Given records Block Start
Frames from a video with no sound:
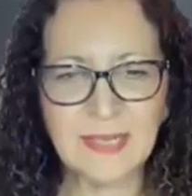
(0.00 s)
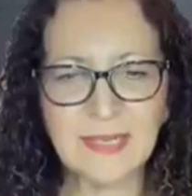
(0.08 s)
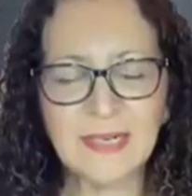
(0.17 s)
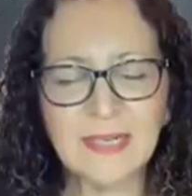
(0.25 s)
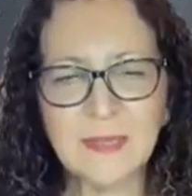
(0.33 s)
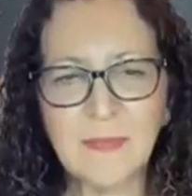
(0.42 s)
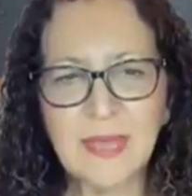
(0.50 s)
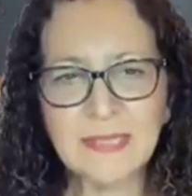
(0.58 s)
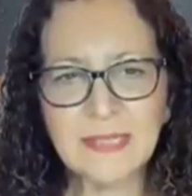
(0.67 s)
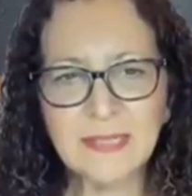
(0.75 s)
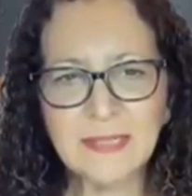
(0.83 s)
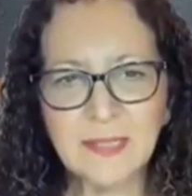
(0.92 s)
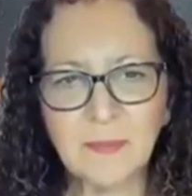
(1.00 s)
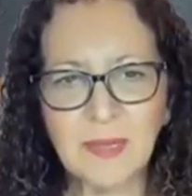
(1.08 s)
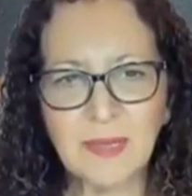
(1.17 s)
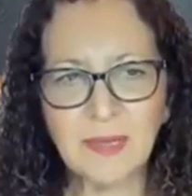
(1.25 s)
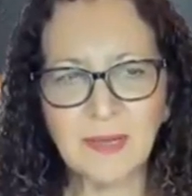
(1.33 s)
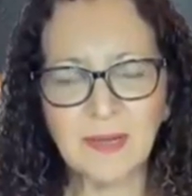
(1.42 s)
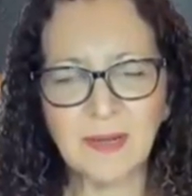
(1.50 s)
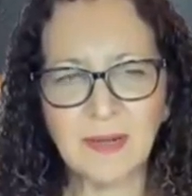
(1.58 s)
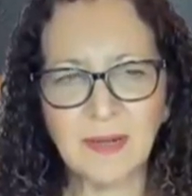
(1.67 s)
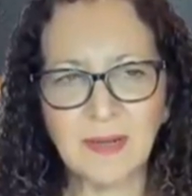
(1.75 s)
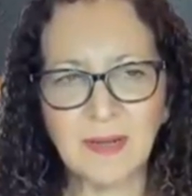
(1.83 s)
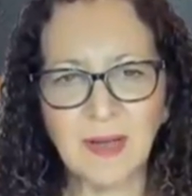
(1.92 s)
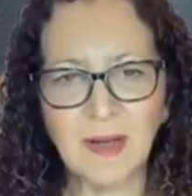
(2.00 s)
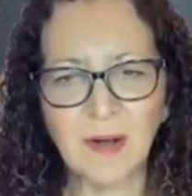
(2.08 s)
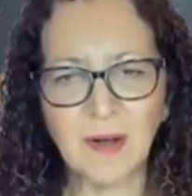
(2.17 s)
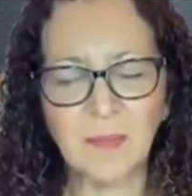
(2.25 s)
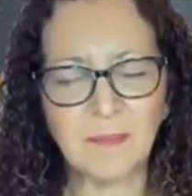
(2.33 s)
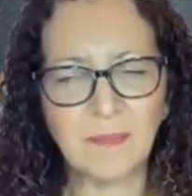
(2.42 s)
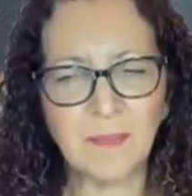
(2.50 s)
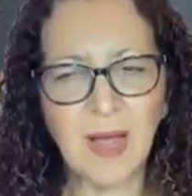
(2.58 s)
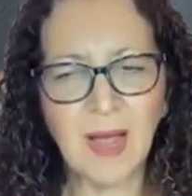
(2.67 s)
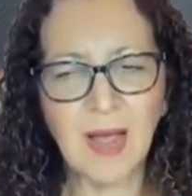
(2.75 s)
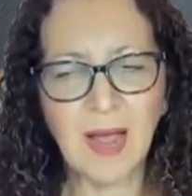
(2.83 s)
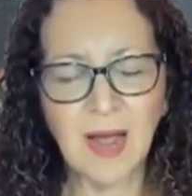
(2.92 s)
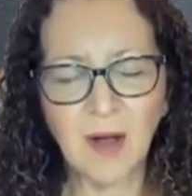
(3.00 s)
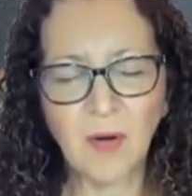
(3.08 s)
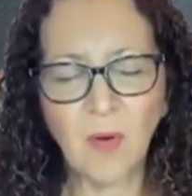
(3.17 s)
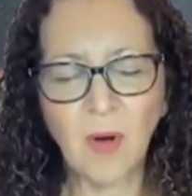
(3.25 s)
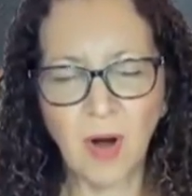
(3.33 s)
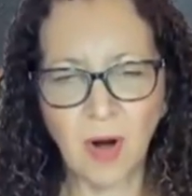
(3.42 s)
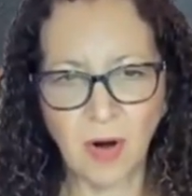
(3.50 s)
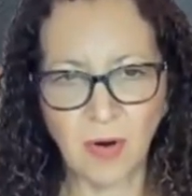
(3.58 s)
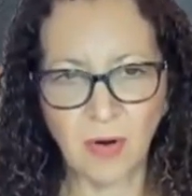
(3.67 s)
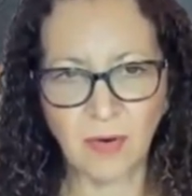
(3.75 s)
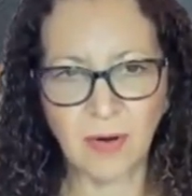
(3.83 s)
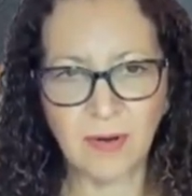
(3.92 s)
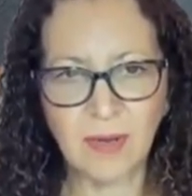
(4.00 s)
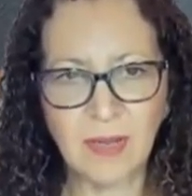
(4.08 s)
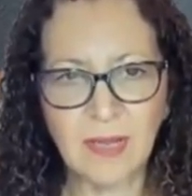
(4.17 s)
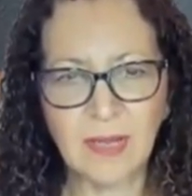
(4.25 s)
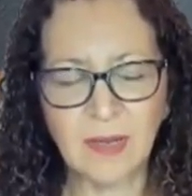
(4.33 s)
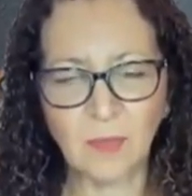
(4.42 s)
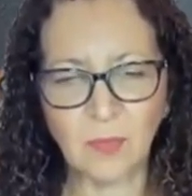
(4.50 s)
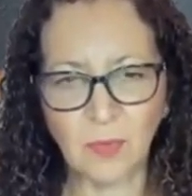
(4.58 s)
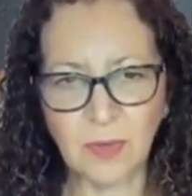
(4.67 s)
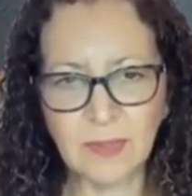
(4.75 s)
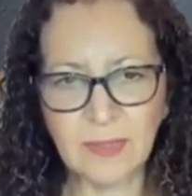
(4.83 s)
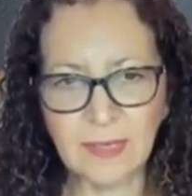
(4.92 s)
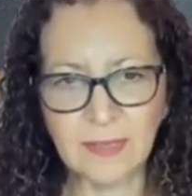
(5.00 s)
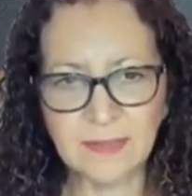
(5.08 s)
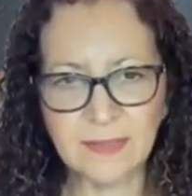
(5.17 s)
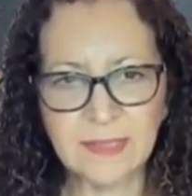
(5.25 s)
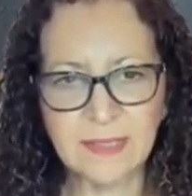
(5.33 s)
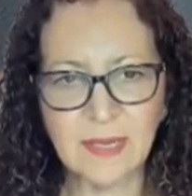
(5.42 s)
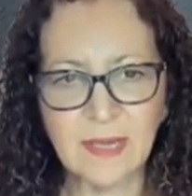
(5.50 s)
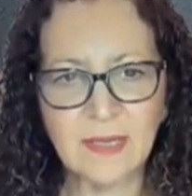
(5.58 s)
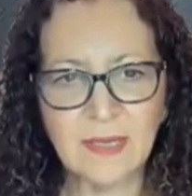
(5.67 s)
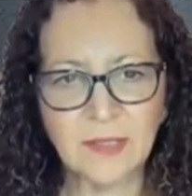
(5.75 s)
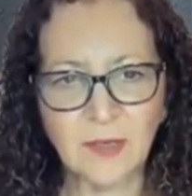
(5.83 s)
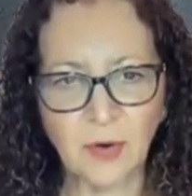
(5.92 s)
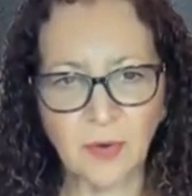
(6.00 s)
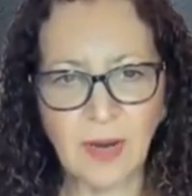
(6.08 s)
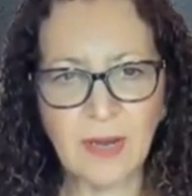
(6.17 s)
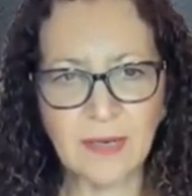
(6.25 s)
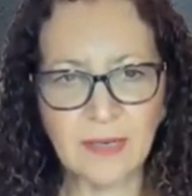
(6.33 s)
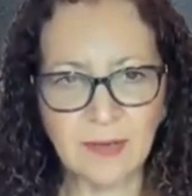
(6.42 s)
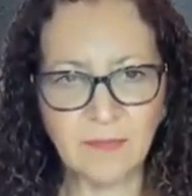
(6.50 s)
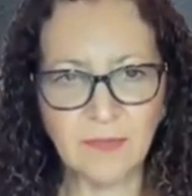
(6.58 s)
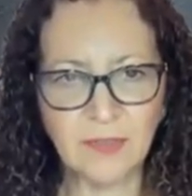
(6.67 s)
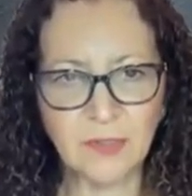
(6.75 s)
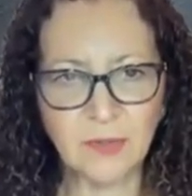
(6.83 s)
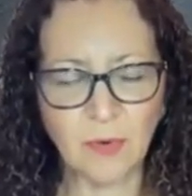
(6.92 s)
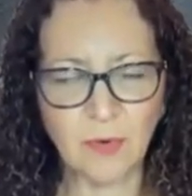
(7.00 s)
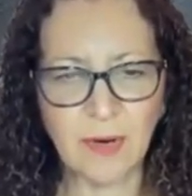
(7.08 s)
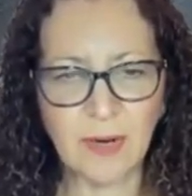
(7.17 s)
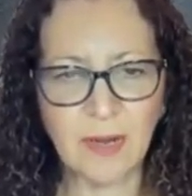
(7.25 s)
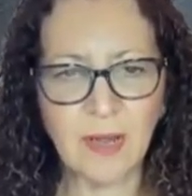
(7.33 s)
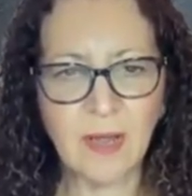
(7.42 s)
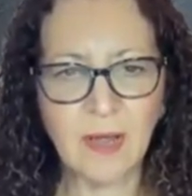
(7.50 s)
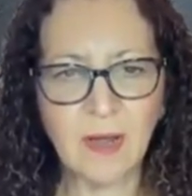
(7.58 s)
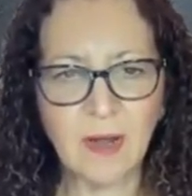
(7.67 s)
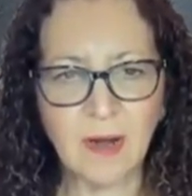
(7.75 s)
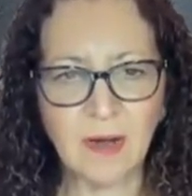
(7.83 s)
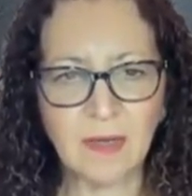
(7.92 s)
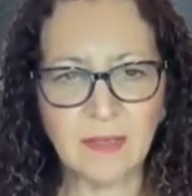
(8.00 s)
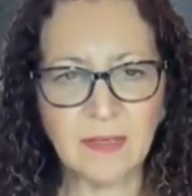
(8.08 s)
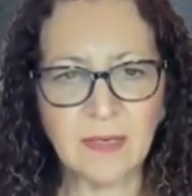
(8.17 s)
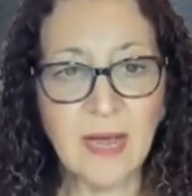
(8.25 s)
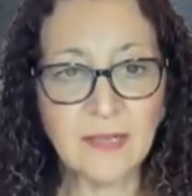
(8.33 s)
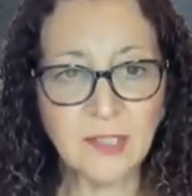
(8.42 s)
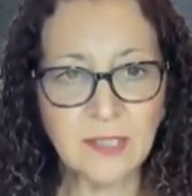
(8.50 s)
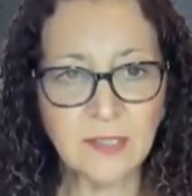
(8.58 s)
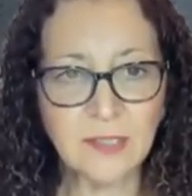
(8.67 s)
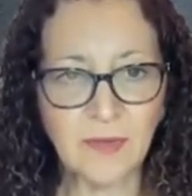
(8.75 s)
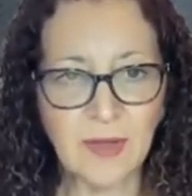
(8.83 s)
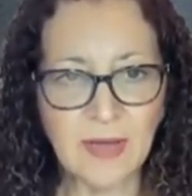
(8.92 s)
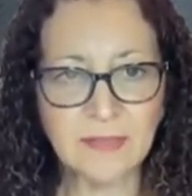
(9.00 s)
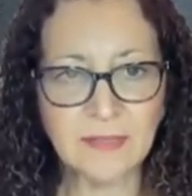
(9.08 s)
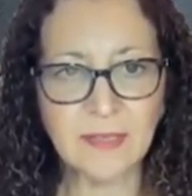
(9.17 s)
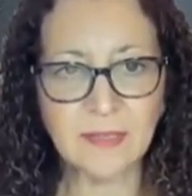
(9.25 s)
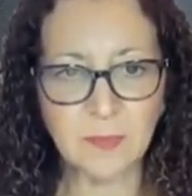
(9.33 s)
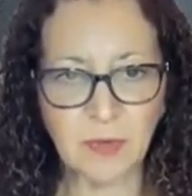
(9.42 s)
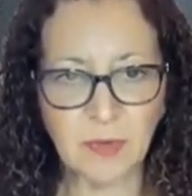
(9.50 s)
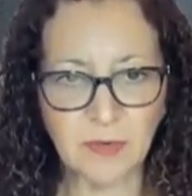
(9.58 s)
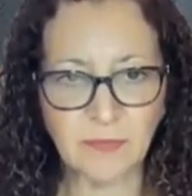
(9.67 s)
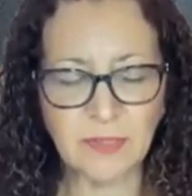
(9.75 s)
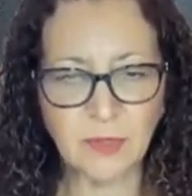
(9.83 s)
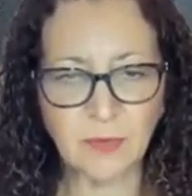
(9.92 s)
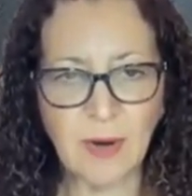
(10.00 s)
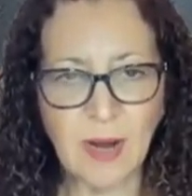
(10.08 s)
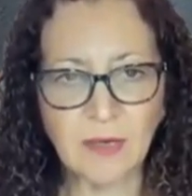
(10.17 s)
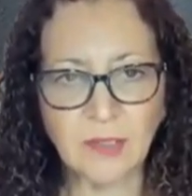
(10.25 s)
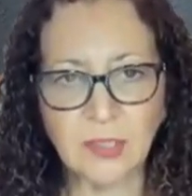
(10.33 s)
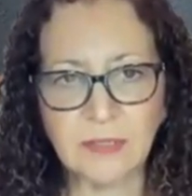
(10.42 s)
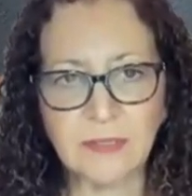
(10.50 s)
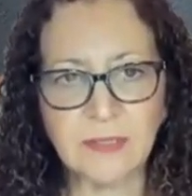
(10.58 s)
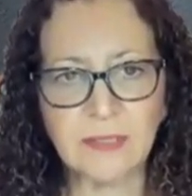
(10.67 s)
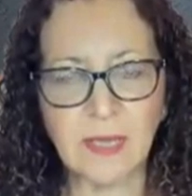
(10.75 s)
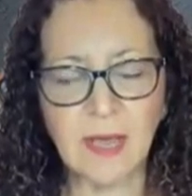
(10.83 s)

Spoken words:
is amazing to me how hard it really is to create an inventory, not just of assets, but of interactions.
Given records Block End
Assignment >>
Word for word, set down every line of the records above, and leave the pictures out.

Solution >>
Frames from a video with no sound:
(0.00 s)
(0.08 s)
(0.17 s)
(0.25 s)
(0.33 s)
(0.42 s)
(0.50 s)
(0.58 s)
(0.67 s)
(0.75 s)
(0.83 s)
(0.92 s)
(1.00 s)
(1.08 s)
(1.17 s)
(1.25 s)
(1.33 s)
(1.42 s)
(1.50 s)
(1.58 s)
(1.67 s)
(1.75 s)
(1.83 s)
(1.92 s)
(2.00 s)
(2.08 s)
(2.17 s)
(2.25 s)
(2.33 s)
(2.42 s)
(2.50 s)
(2.58 s)
(2.67 s)
(2.75 s)
(2.83 s)
(2.92 s)
(3.00 s)
(3.08 s)
(3.17 s)
(3.25 s)
(3.33 s)
(3.42 s)
(3.50 s)
(3.58 s)
(3.67 s)
(3.75 s)
(3.83 s)
(3.92 s)
(4.00 s)
(4.08 s)
(4.17 s)
(4.25 s)
(4.33 s)
(4.42 s)
(4.50 s)
(4.58 s)
(4.67 s)
(4.75 s)
(4.83 s)
(4.92 s)
(5.00 s)
(5.08 s)
(5.17 s)
(5.25 s)
(5.33 s)
(5.42 s)
(5.50 s)
(5.58 s)
(5.67 s)
(5.75 s)
(5.83 s)
(5.92 s)
(6.00 s)
(6.08 s)
(6.17 s)
(6.25 s)
(6.33 s)
(6.42 s)
(6.50 s)
(6.58 s)
(6.67 s)
(6.75 s)
(6.83 s)
(6.92 s)
(7.00 s)
(7.08 s)
(7.17 s)
(7.25 s)
(7.33 s)
(7.42 s)
(7.50 s)
(7.58 s)
(7.67 s)
(7.75 s)
(7.83 s)
(7.92 s)
(8.00 s)
(8.08 s)
(8.17 s)
(8.25 s)
(8.33 s)
(8.42 s)
(8.50 s)
(8.58 s)
(8.67 s)
(8.75 s)
(8.83 s)
(8.92 s)
(9.00 s)
(9.08 s)
(9.17 s)
(9.25 s)
(9.33 s)
(9.42 s)
(9.50 s)
(9.58 s)
(9.67 s)
(9.75 s)
(9.83 s)
(9.92 s)
(10.00 s)
(10.08 s)
(10.17 s)
(10.25 s)
(10.33 s)
(10.42 s)
(10.50 s)
(10.58 s)
(10.67 s)
(10.75 s)
(10.83 s)

Spoken words:
is amazing to me how hard it really is to create an inventory, not just of assets, but of interactions.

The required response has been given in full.